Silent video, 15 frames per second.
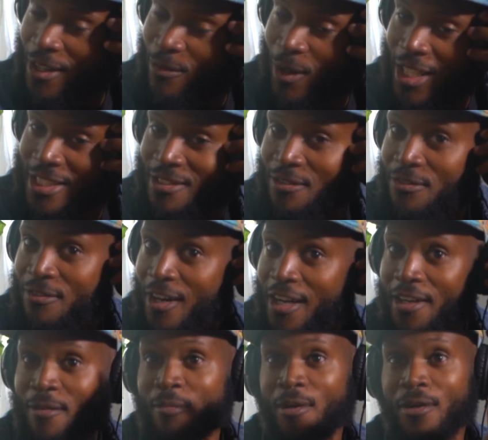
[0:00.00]
Everybody wanted to watch
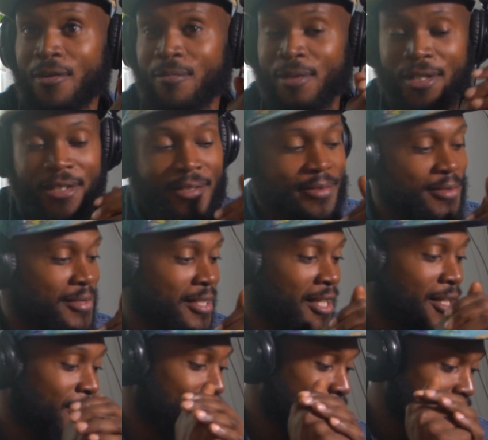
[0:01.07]
the fire burn, man.
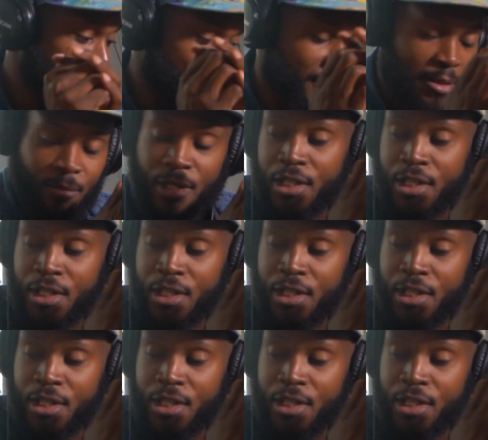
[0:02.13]
Damn.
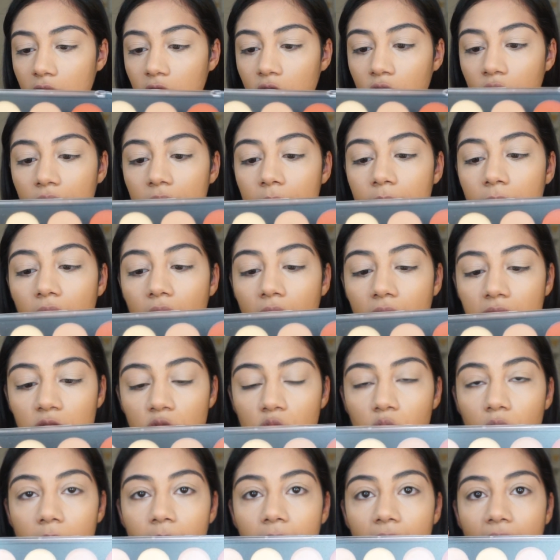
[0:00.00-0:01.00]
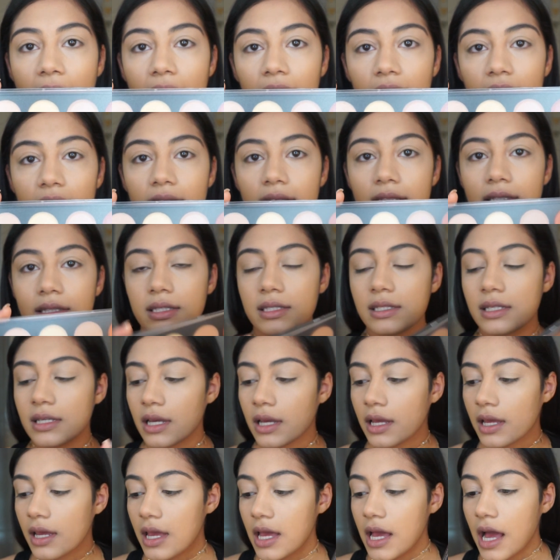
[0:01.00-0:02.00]
Cream Contour Palette.
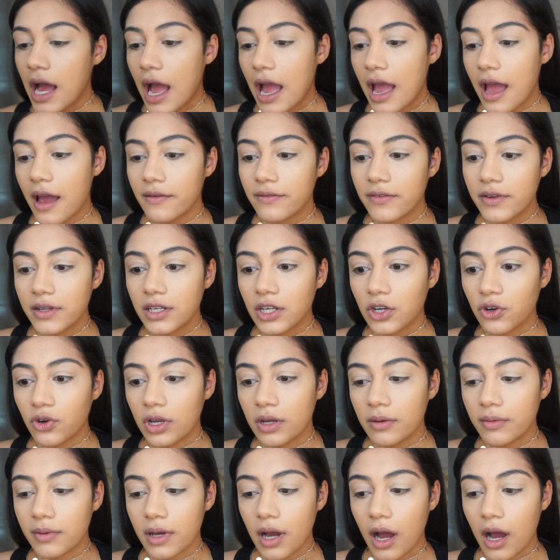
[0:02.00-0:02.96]
I haven't cream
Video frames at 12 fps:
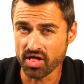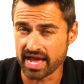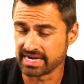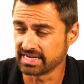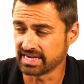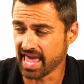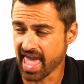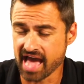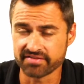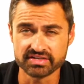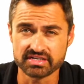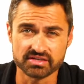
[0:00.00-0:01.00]
I didn't
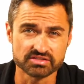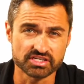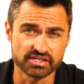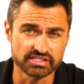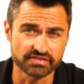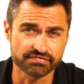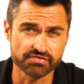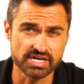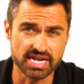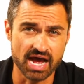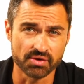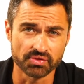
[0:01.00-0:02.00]
have it. It's a free
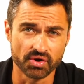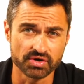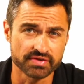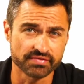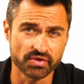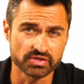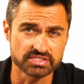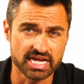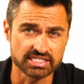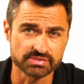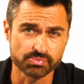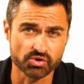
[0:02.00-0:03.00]
download, even though it's
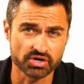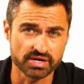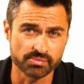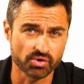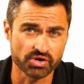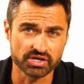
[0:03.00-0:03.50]
not supported anymore.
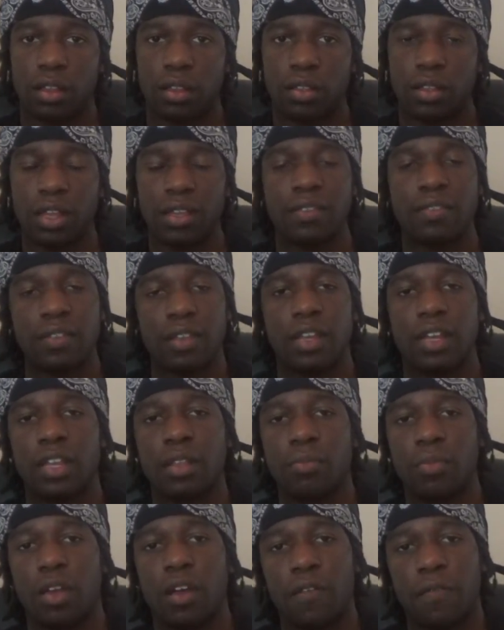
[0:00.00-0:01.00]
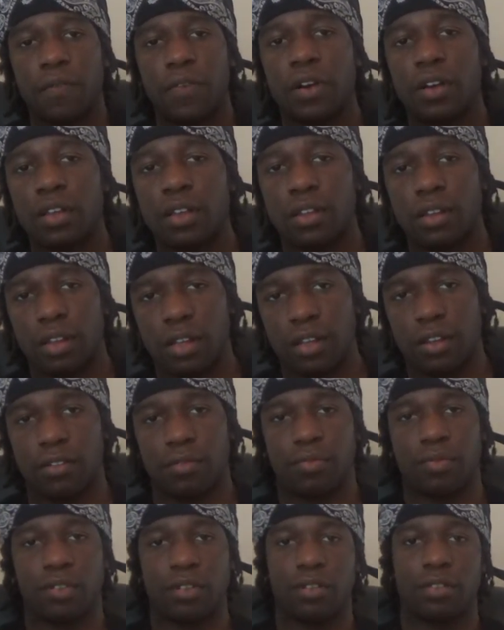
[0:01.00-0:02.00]
They send me a fucking letter,
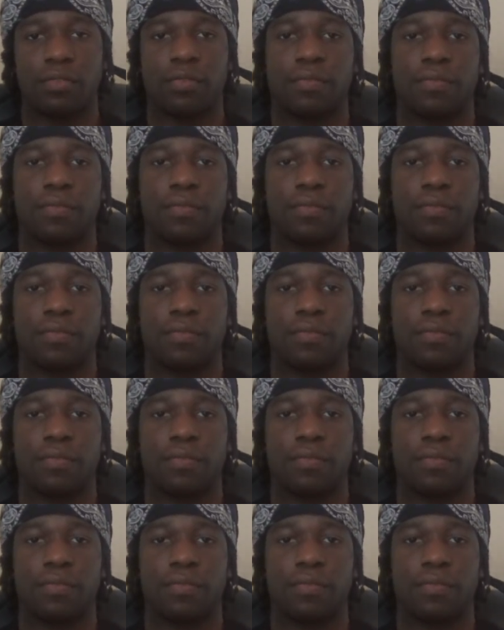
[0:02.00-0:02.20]
bro.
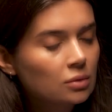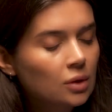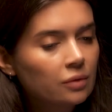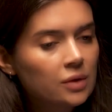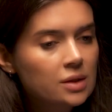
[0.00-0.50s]

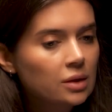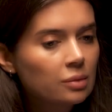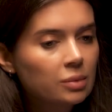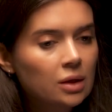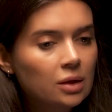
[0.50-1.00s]
obviously,
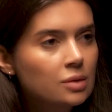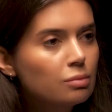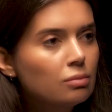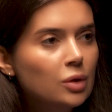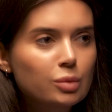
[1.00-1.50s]
because
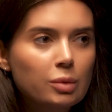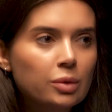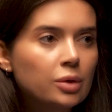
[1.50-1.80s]
most people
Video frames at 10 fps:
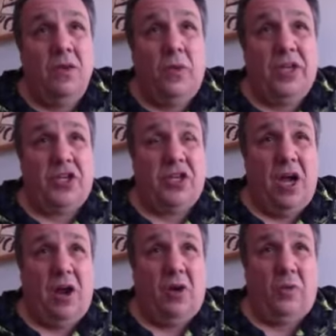which
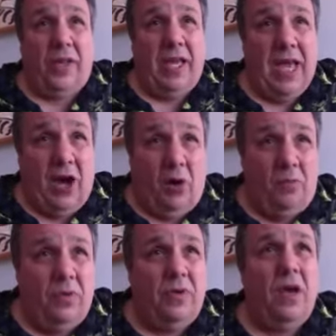really
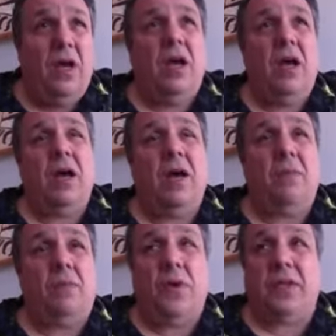help.
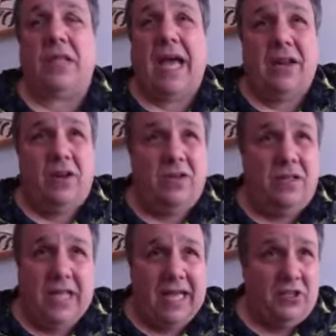But
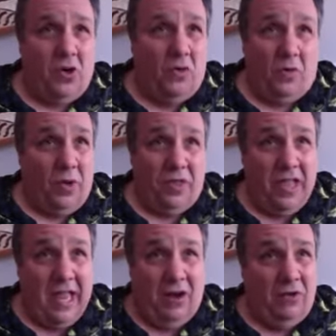that's over with
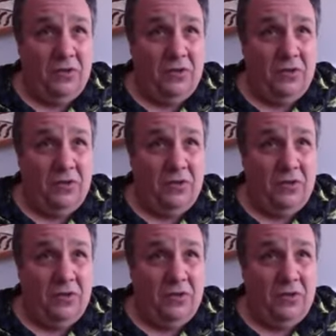now.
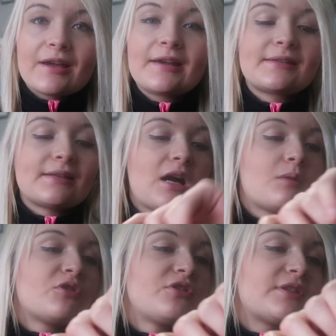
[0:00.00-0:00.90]
it is
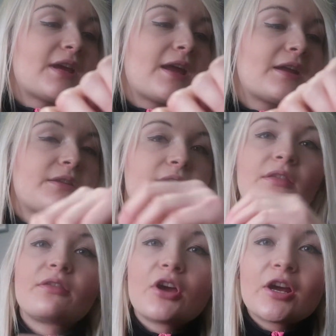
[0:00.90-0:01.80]
now Monday
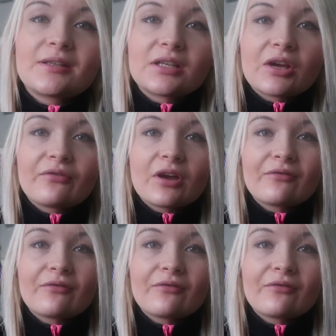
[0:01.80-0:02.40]
the 30th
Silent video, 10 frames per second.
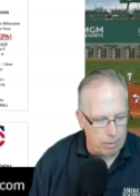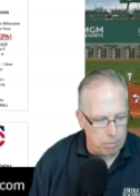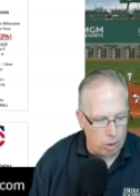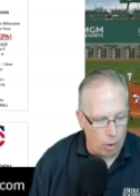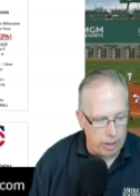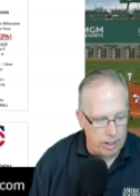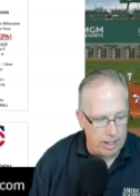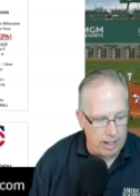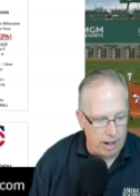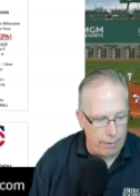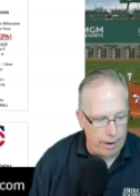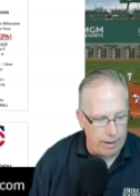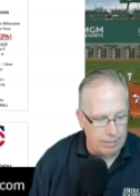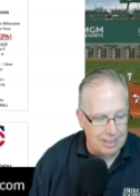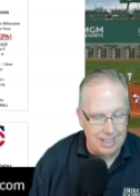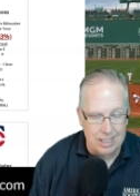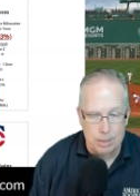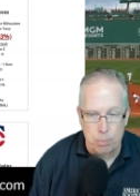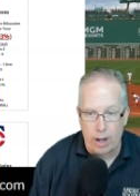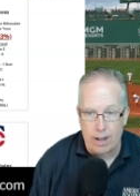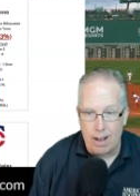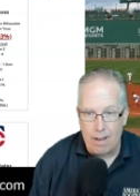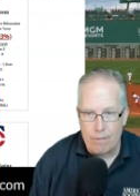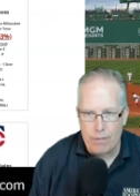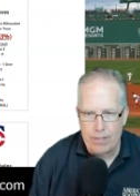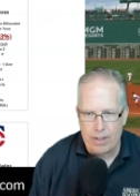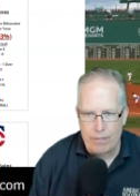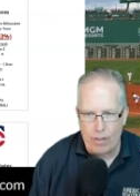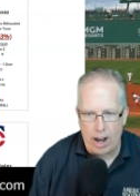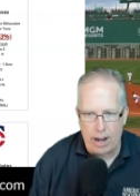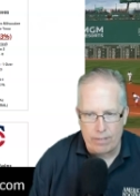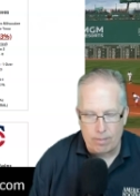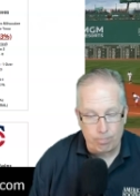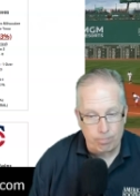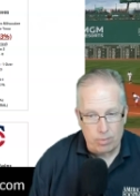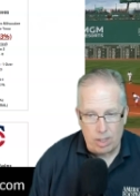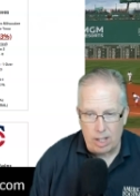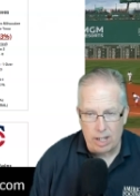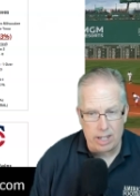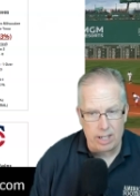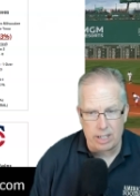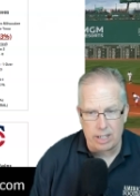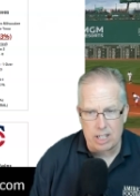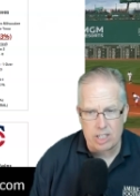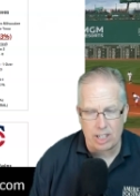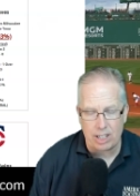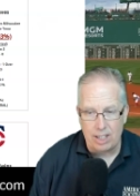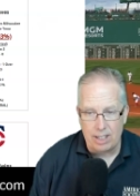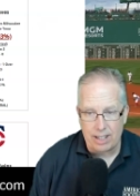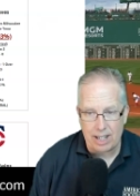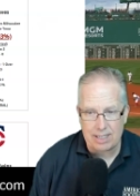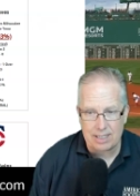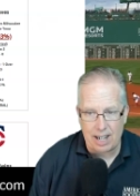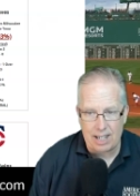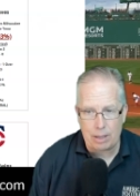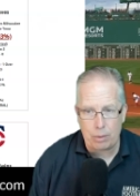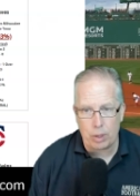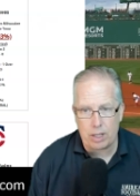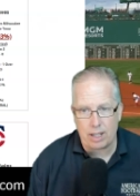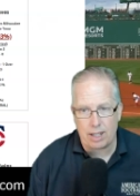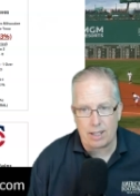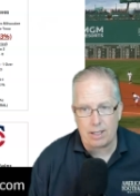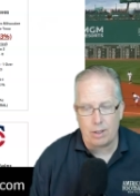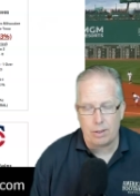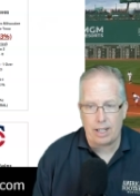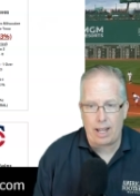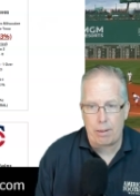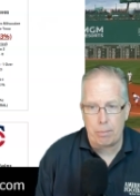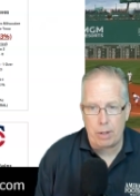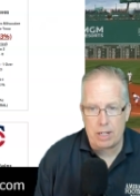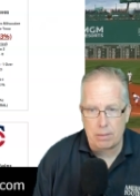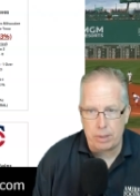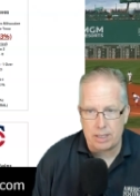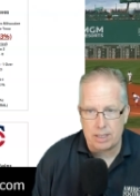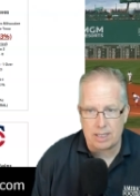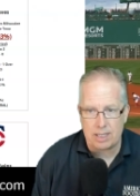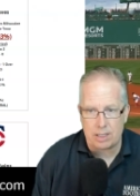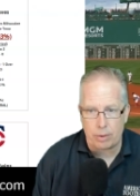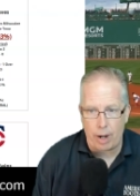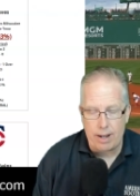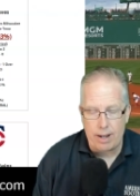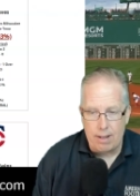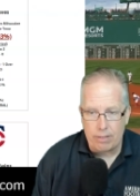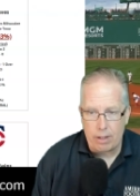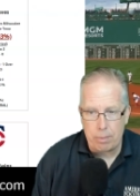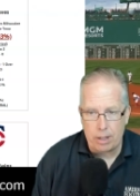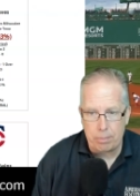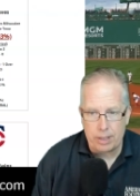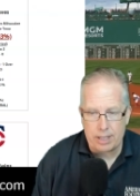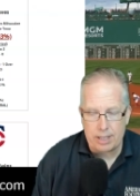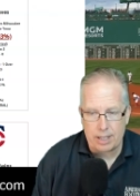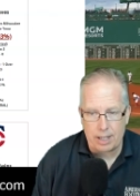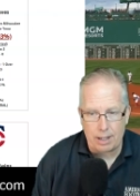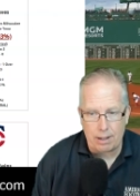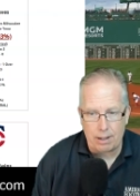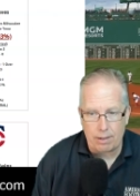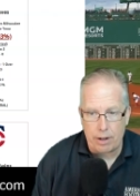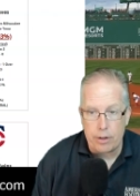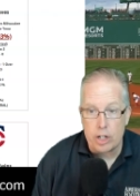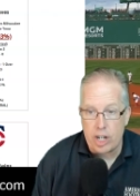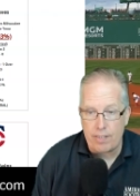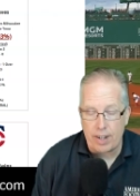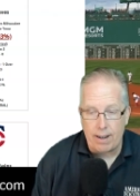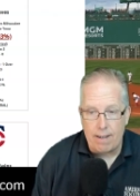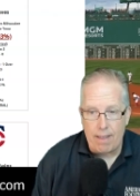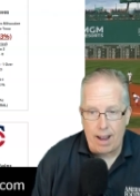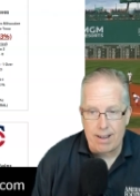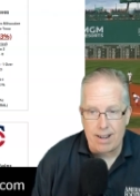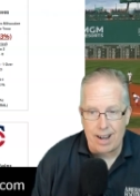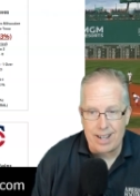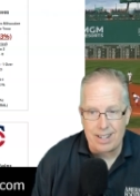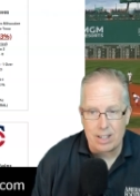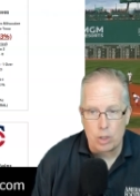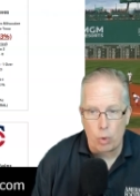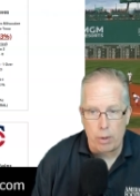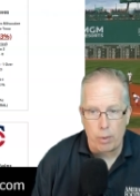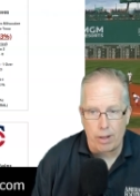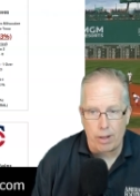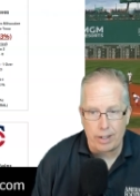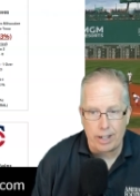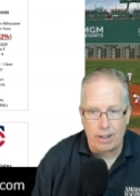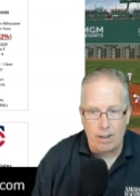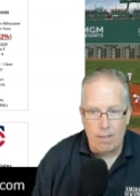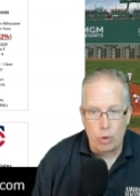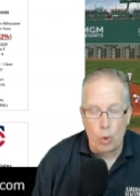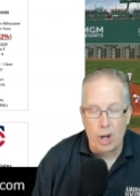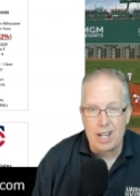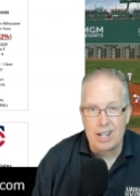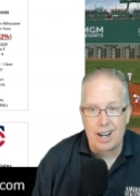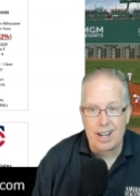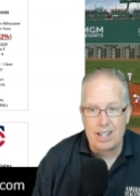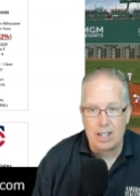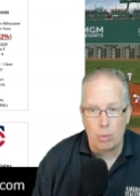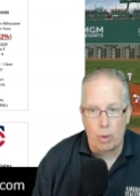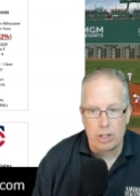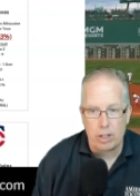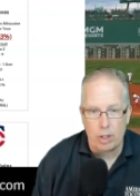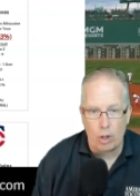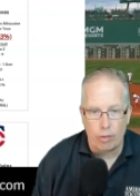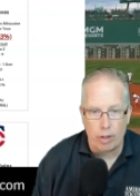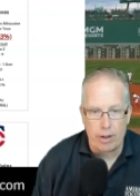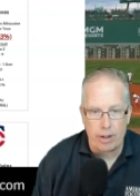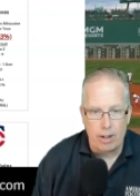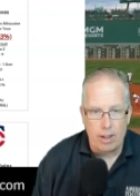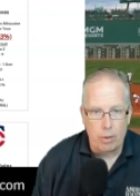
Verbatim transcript: uh, bloated ERA of 6.55. And in a nutshell, that's exactly what the you know the Atlanta Braves have been this season, right? They've been a bit uh, underachieving at 19 and 21 on the year, 20, 19 and 1 to the over under,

-- PROBLEM STATEMENT --
Pull out each line of the entries that contains "Silent".

-- ANSWER AREA --
Silent video, 15 frames per second.
Silent video, 10 frames per second.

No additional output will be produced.